Eggers tells the story wholly from the Zeitouns' perspective. Hurricane Katrina hit New Orleans only four years after the 9/11 terrorist attacks when the United States was fighting wars in both Afghanistan and Iraq. 9/11 had shown the United States that it is vulnerable to terrorist attacks, but it's difficult to excuse the arrogance and ignorance of the National Guardsmen who jumped to the conclusion that Zeitoun was a terrorist and insisted, "You're Taliban."

It was impossible for me to see the events unfolding in Ferguson and not compare them to this book. In both cases, people in power (the National Guard in Zeitoun and the police force in Ferguson) saw evil where none existed. In Zeitoun's case, the people who arrested him in a house he owned became convinced that he was a terrorist bent on exploiting the storm-ravaged city, presumably because of his ethnicity. In Ferguson, police responded with unnecessary force to perceived threats, arresting journalists who were just doing their jobs and presumably rounding up others who hadn't done anything wrong. This isn't to say there weren't looters in New Orleans after Katrina or in Ferguson during the protests, but in both cases law enforcement officials ended up hurting the people they were supposed to protect. Race and culture played an important role in both situations. When taken in this context, Zeitoun is all the more provocative.

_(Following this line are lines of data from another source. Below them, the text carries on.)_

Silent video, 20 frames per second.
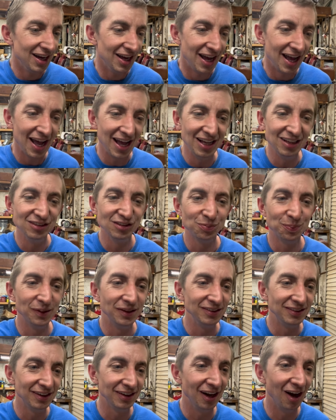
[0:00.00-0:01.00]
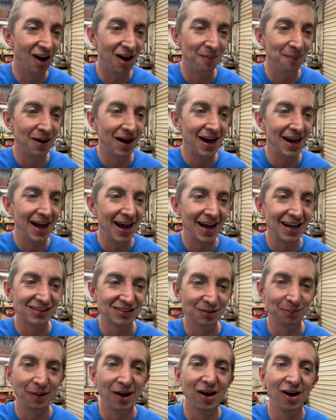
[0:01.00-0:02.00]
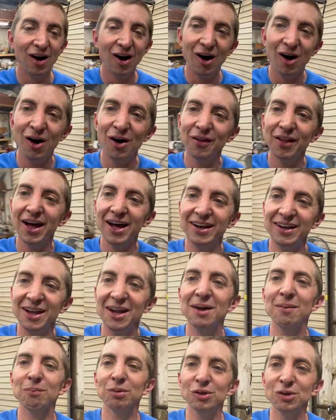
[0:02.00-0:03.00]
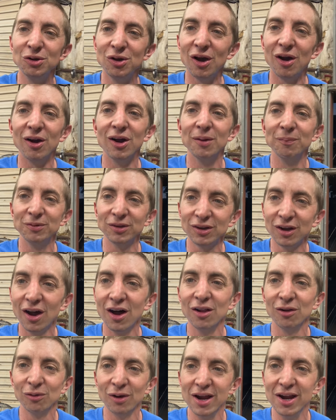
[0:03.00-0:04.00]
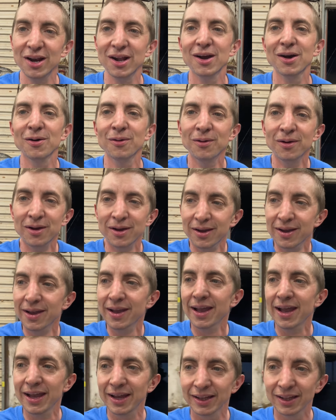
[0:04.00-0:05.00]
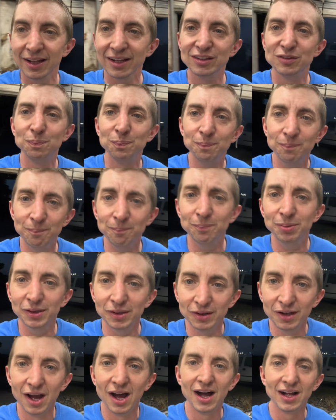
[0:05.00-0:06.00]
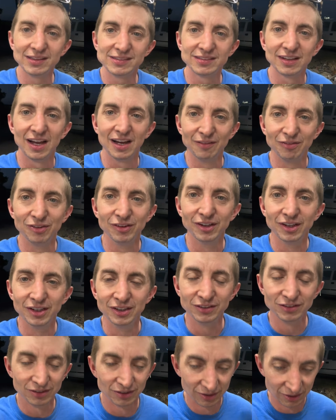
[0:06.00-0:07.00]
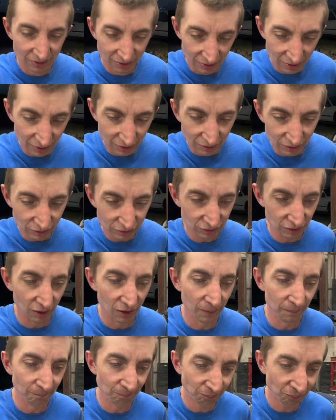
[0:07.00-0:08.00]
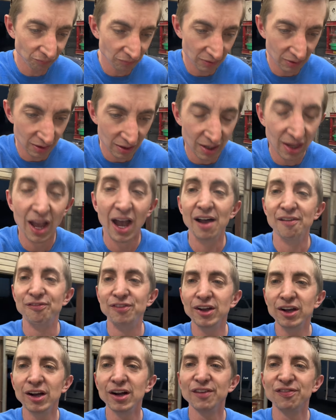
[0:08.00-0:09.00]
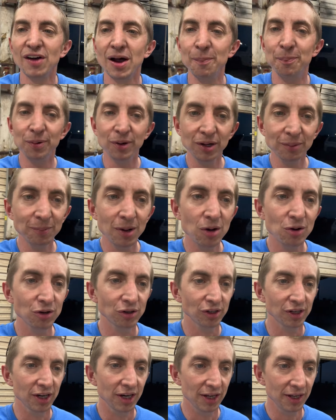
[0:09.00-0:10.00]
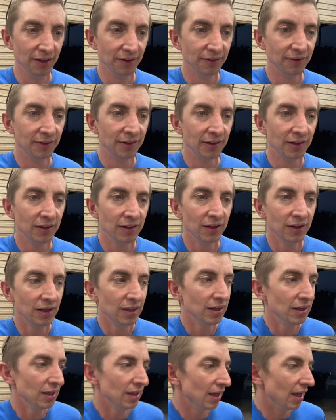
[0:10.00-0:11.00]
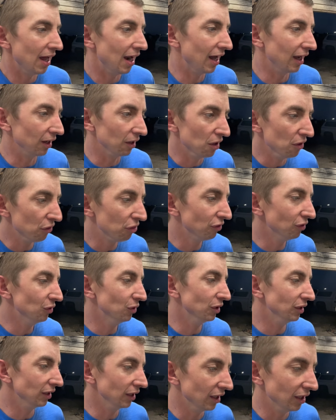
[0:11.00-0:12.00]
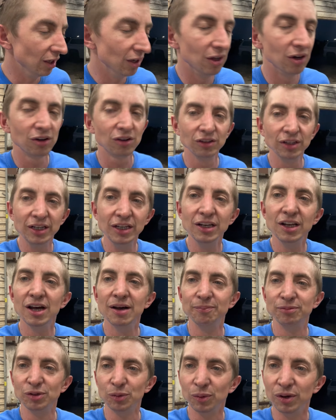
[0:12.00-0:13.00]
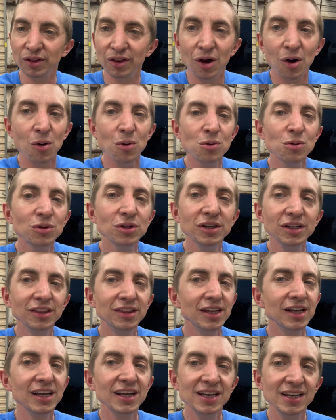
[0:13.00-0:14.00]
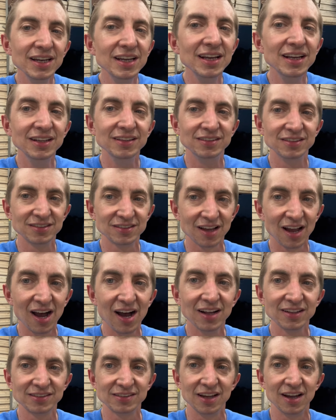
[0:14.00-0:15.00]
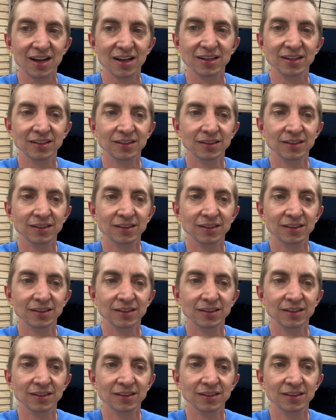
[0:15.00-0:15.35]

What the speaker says: Hayden's been on my ass about haul that damn blue car up to Colorado and let's build a hot side for this. So I figure if I put a motor in it and I go through it and get it all cleaned up to where the only thing it needs is a hot side,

Zeitoun was published in 2009 and at the end of the book Eggers suggests that the family lived happily ever after. They welcomed a baby boy and rebuilt their contracting business. I don't know how much Eggers knew about their personal lives or their relationship with each other, but the book depicted them as a loving couple who were fiercely devoted to each other. That was evidently not the case. The Zeitouns divorced in 2012 and Kathy claimed her husband had been abusive throughout their marriage, and in 2013 Zeitoun was found not guilty on charges that he tried to kill Kathy. That inevitably changes my perception of Zeitoun the man, but I think Zeitoun the book stands independently as an indictment of the situation in New Orleans immediately after the hurricane.

Bottom line
A thought-provoking account of religious and cultural tensions in the United States.

Fine print
Zeitoun, by Dave Eggers
Genre: non-fiction, current events
Photo from Goodreads
I borrowed this book from my library.